SOLR-17492: Introduce recommendations of WAYS of running Solr from small to massive
https://issues.apache.org/jira/browse/SOLR-17492
Description
Add recommendations of best practices for deploying Solr
Solution
I am starting with my approach that I shared at Community/Code NA, just to get us moving. I would love the wisdom of the community. We have many areas where different folks have knowledge, and it's all pretty tribal. I'd like to get it all written down so folks don't have to relearn the same thing over and over.
Tests
no tests, but do need eye balls!
We have diagrams generated in our Markdown!
First pass in done! I have put in as NOTE: a number of places where more input is needed. I think this could be a good page to discuss as a group at a Community Meetup, make sure we are going in a direction that the community supports.
Whether you're just getting started with Solr or looking to fine-tune an existing setup, these practical tips and real-world scenarios may help you get the most out of this powerful search platform.

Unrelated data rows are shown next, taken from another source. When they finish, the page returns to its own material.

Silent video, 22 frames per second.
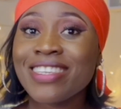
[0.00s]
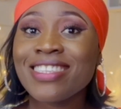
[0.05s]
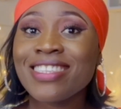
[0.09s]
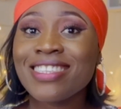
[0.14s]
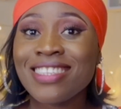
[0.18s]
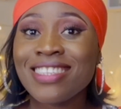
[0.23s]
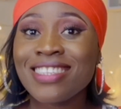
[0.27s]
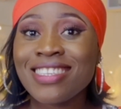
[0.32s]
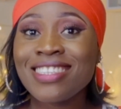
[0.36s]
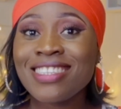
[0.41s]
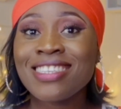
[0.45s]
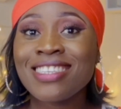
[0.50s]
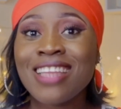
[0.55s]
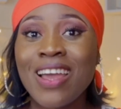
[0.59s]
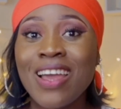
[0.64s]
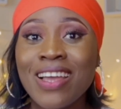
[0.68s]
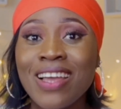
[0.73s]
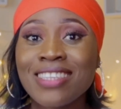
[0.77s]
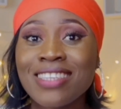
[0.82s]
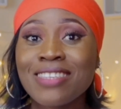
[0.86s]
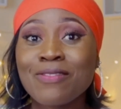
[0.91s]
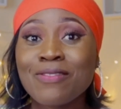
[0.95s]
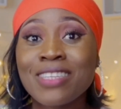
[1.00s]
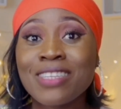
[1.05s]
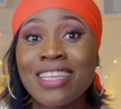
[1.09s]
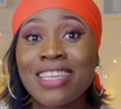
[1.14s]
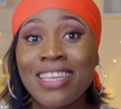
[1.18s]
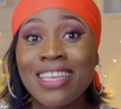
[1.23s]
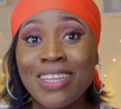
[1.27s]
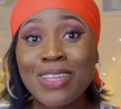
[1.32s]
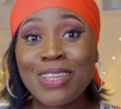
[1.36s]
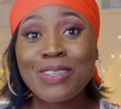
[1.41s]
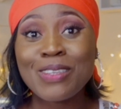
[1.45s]
The 16 hours even
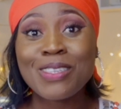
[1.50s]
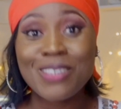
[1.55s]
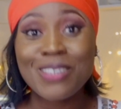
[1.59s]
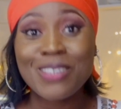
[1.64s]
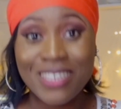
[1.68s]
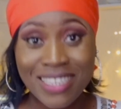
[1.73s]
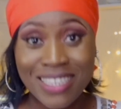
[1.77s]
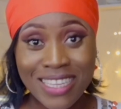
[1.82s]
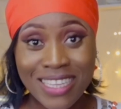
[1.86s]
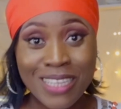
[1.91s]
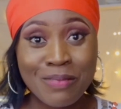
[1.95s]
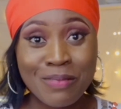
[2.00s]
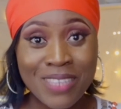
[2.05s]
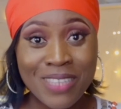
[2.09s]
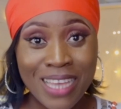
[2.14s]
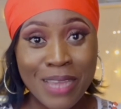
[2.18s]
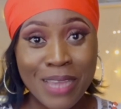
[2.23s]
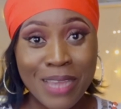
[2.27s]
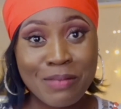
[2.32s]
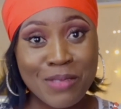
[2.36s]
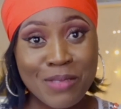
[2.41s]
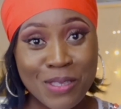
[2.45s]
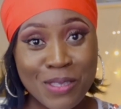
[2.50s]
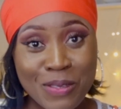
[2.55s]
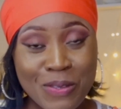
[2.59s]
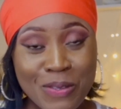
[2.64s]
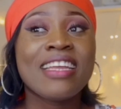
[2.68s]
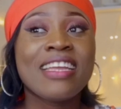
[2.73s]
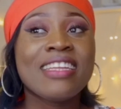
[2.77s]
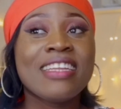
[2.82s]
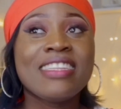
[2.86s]
includes your sleep time too.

Best Practices for Using Solr
1.Run Solr as a Cluster for Better Performance Solr works best when deployed as a cluster. Start with at least three nodes for fault tolerance and scalability, and scale horizontally as your needs grow.
-
Sharding and Replication: Break your data into shards for parallel processing and use replicas for redundancy. A good starting point is two replicas per shard, but adjust this based on your workload.
-
Optimize Indexing: Carefully plan your schema to ensure efficient indexing and querying. Use dynamic fields and copy fields where appropriate to keep things flexible without overloading your system.
-
Caching for Speed: Solr provides powerful caching options like query, document, and filter caches. Use these for frequently accessed data to speed up query times significantly.
-
Tune the JVM: Since Solr is Java-based, JVM tuning is crucial. Adjust heap size to balance memory usage and garbage collection. Monitor GC logs and experiment with policies like G1GC or CMS for optimal performance.

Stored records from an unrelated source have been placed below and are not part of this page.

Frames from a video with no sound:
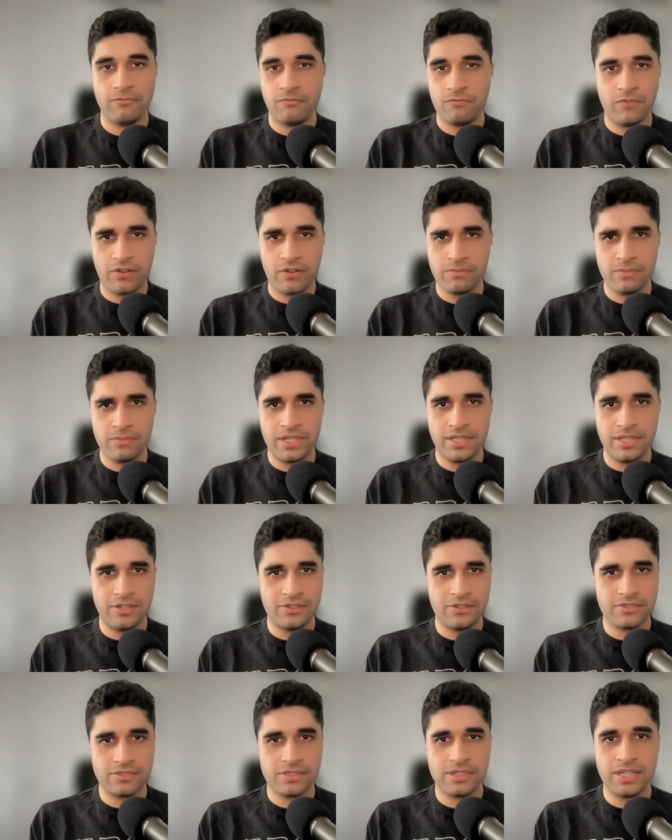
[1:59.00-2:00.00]
very many
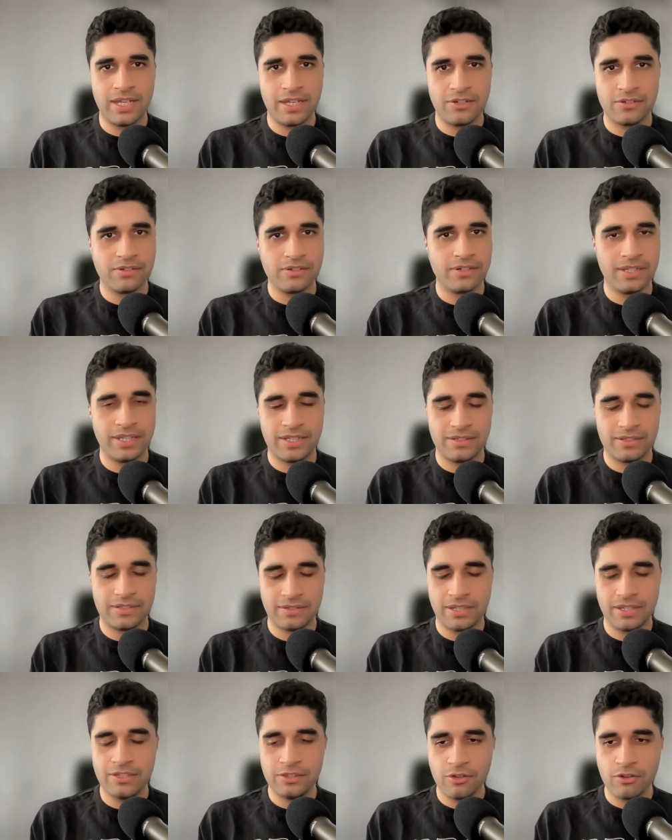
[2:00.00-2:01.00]
years later. Like
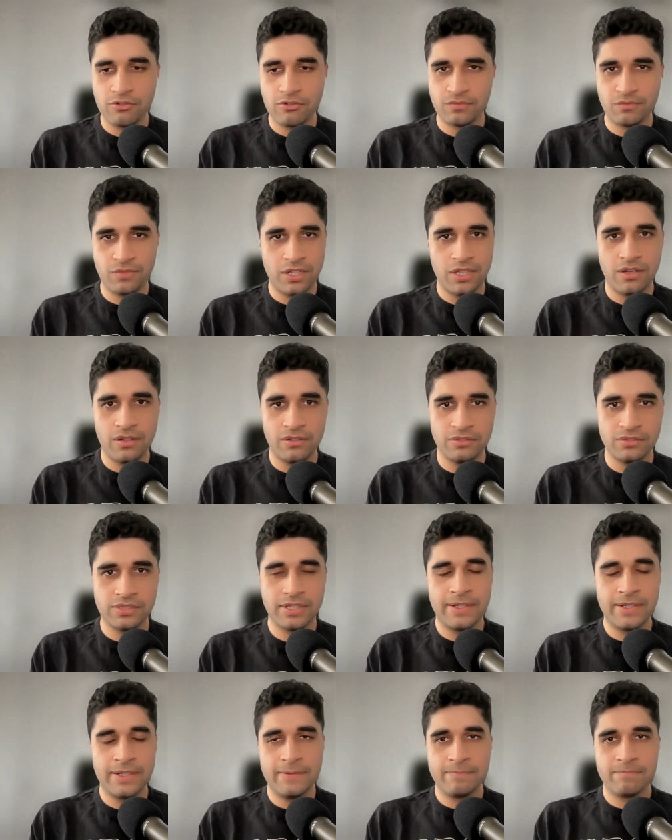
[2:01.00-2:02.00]
in those videos,
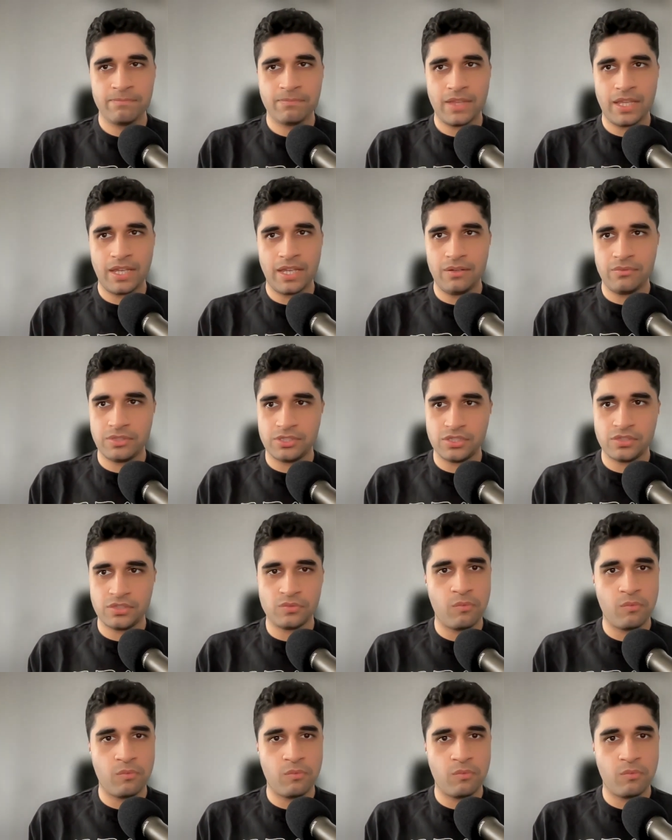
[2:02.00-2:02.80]
I would just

2. Always Use Solr in Cloud Mode For a robust, scalable setup, Solr Cloud Mode is the way to go. This setup requires ZooKeeper, which manages cluster coordination, leader election, and configuration.
-
ZooKeeper’s Role: ZooKeeper ensures your Solr cluster runs smoothly by handling shard placement, failover, and configuration changes dynamically.
-
Backups and Security: -Always back up your Solr and ZooKeeper data regularly. Use Solr's built-in backup tools or external snapshot mechanisms for safety. -Secure your cluster with SSL/TLS, and set up role-based access control, ideally with tools like Apache Ranger. If Ranger isn’t an option, manual permissions management works too.
-
Monitoring is Essential: Keeping an eye on your Solr cluster is crucial for ensuring smooth operations. A great place to start is the Solr Web UI, which provides a user-friendly interface to monitor metrics like query performance, index health, and cache usage. It's easy to use and perfect for quickly spotting any issues. For more advanced needs, you may integrate tools like Prometheus and Grafana for custom dashboards and alerting. However, I should mention that I don’t have direct experience with Prometheus or Grafana specifically when working with Solr.

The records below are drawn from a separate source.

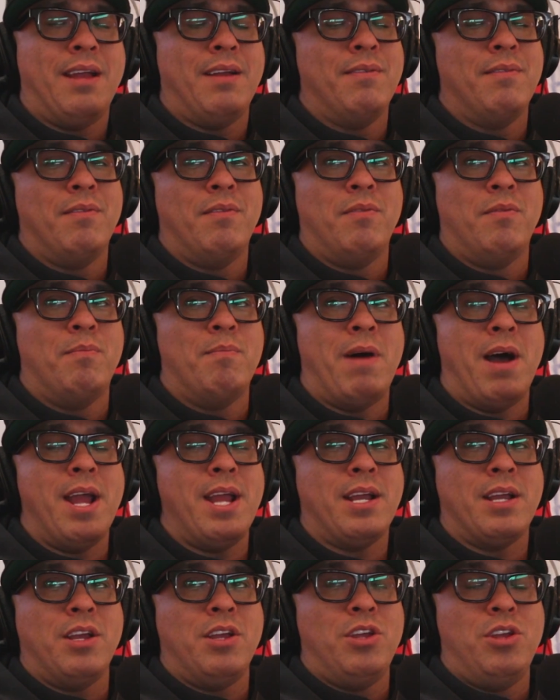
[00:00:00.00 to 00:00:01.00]
Hey,
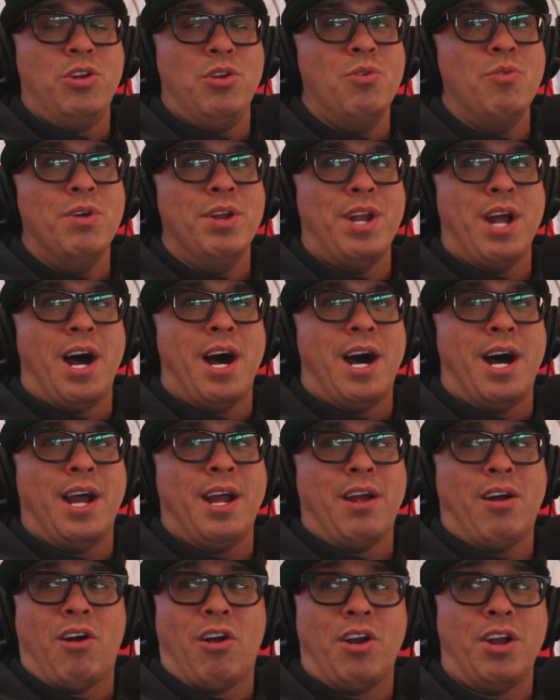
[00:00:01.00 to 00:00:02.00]
Mike, you and
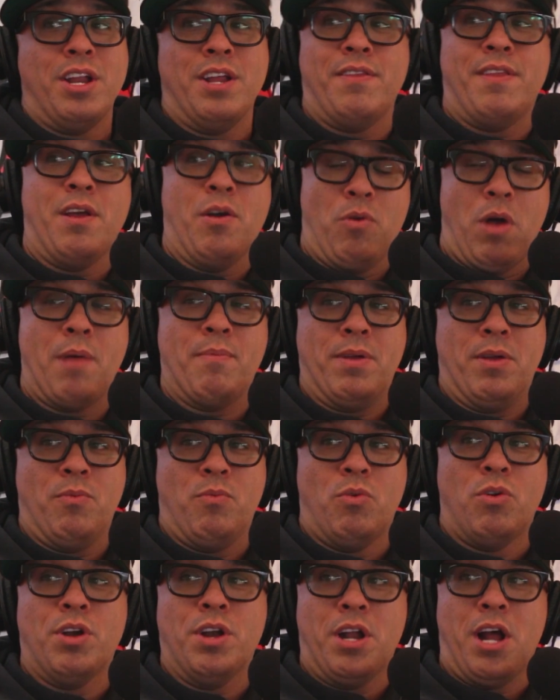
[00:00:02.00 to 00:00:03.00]
I aren't in. I
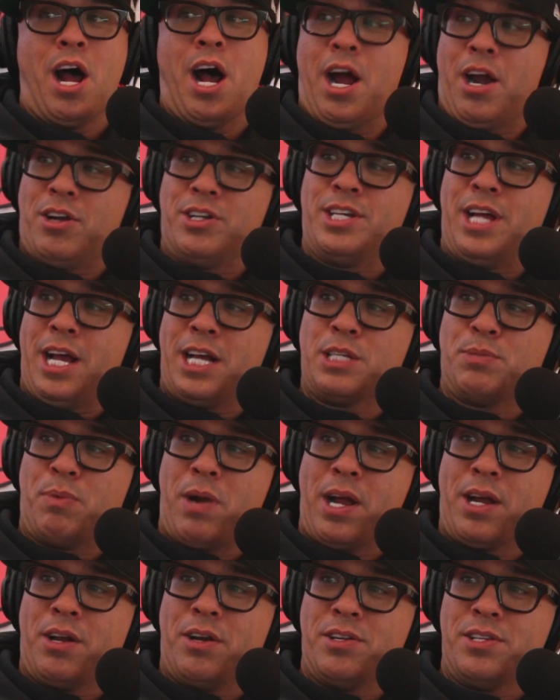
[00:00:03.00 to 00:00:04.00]
mean, we're in a higher tax
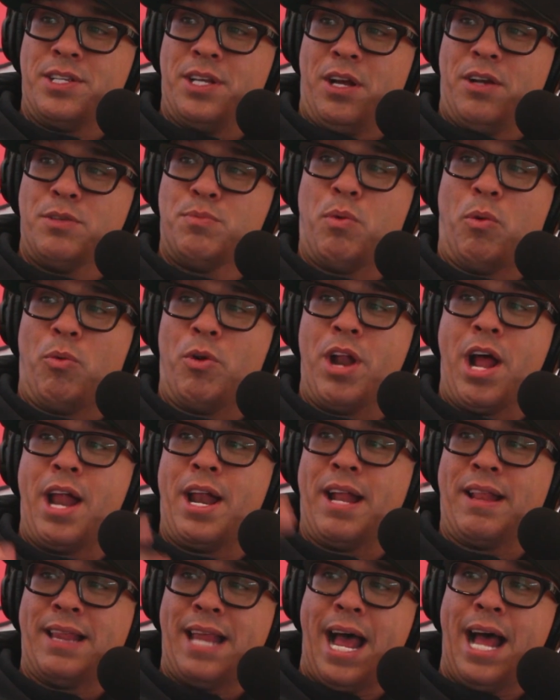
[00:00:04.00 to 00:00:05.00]
bracket ourselves, but we're
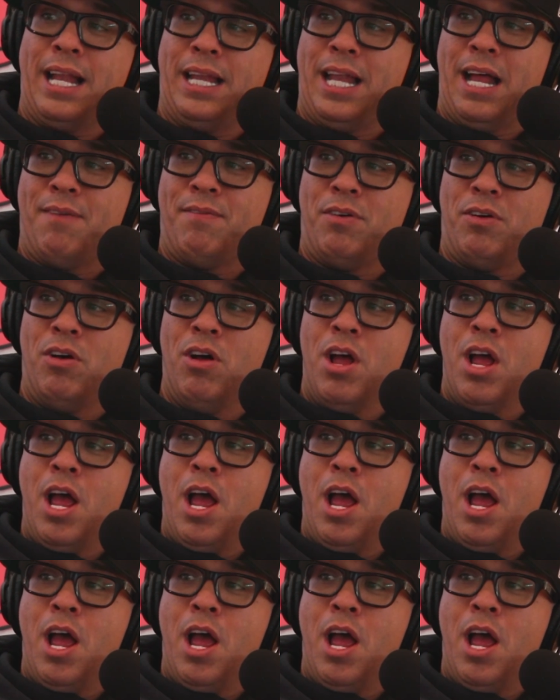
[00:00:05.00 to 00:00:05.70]
not at that level.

Using Scenarios: Real-World Applications of Solr 1. Managing Solr for a Large Dataset I used open-source Solr as a search engine for a mobile app. Instead of interacting with Solr directly, I managed the setup via ZooKeeper APIs. Here’s what that looked like:
- Cluster Configuration: The cluster handled over 100 TB of data spread across 11 physical machines, each running 16 Solr instances.
- Sharding and Replication: Data was stored in shards, with each shard having two replicas to ensure fault tolerance and load balancing.
- Data Storage: Data was stored directly on the local file system, which was a great fit for this use case.
- Management Approach: Instead of accessing Solr directly, I managed the system via ZooKeeper APIs. This approach, even with an embedded ZooKeeper, worked efficiently under heavy load.
2.Using Solr with Cloudera and HDFS Another scenario involved deploying Solr in a Cloudera ecosystem with HDFS for storage. Here’s what worked and what didn’t:
- Cluster Management: ZooKeeper handled cluster coordination, while Ranger (and previously Sentry) managed permissions.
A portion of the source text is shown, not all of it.